An embodiment comprises a power supply to supply power to the
plurality of elements. An embodiment comprises a clock signal
delivery configured to deliver a clock signal to the subset of
elements in the plurality of elements, the clock signal defining a
sequence of clock pulses. An embodiment comprises, for a first
clock pulse, elements in the subset to consume power associated
with a second clock pulse. In an embodiment a control module
configured to control the power supply based on the determining
elements to consume power. In an embodiment the subset of elements
comprises at least one storage element.

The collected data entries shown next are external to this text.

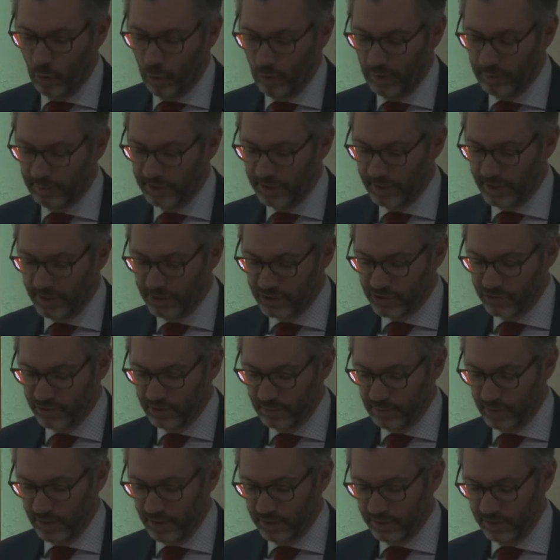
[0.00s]
Women in
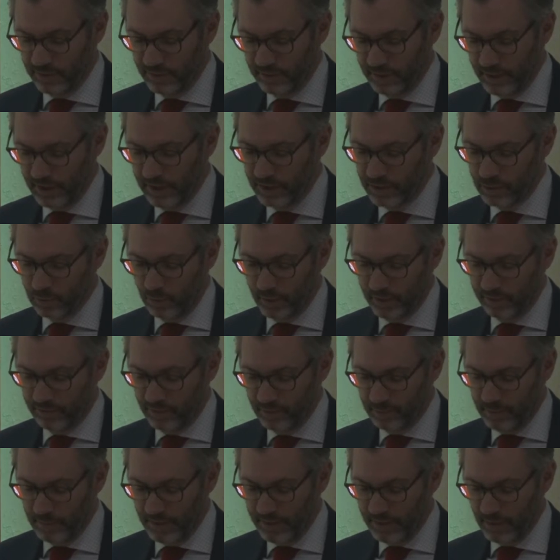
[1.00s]
History Month is one
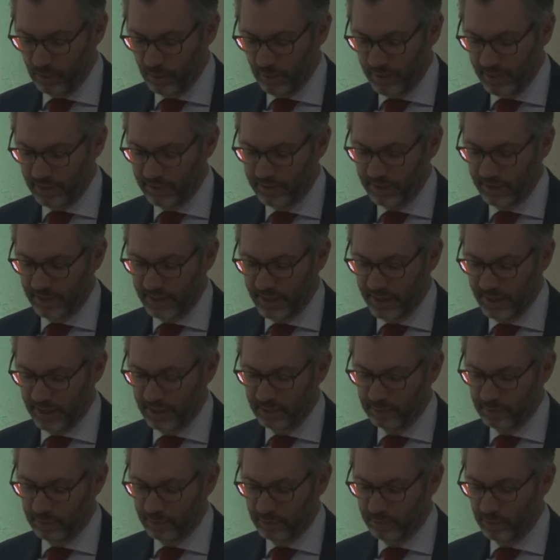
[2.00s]
of the many ways that
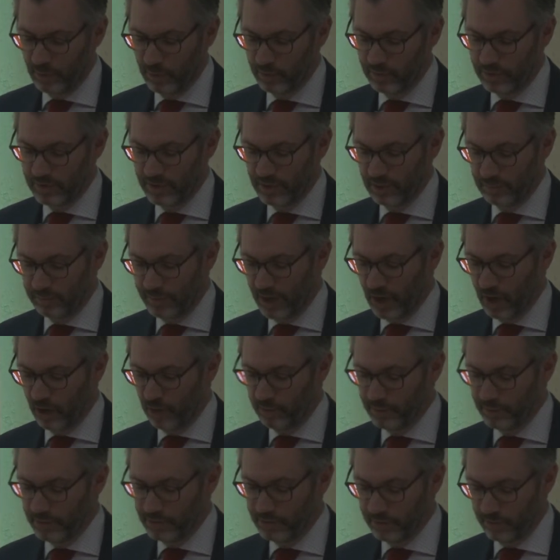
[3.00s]
Canada promotes the
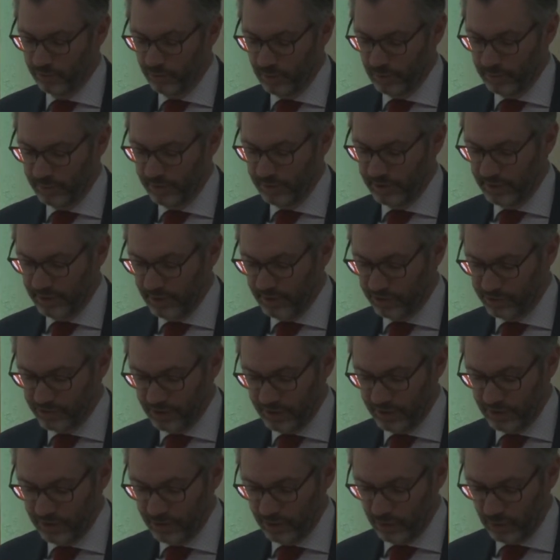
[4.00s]
empowerment of women and
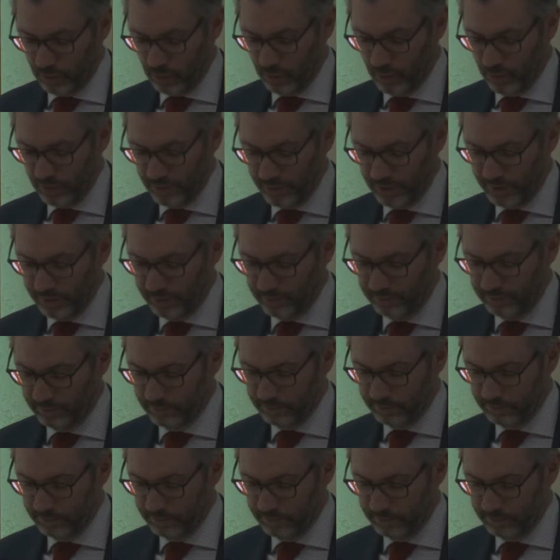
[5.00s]
gender equality.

According to some
embodiments the storage element is configured to receive a signal
to set the storage element to one state and to keep the one state
until reception of another signal to set the storage element to
another state--until reception of yet another signal to set the
storage element to the one set. In an embodiment the storage
element is provided as a flip-flop. In an embodiment, in the
plurality of elements, each element includes a group of
transistors. In an embodiment the element is defined by a clock
control unit for control of clock signal delivery to the element.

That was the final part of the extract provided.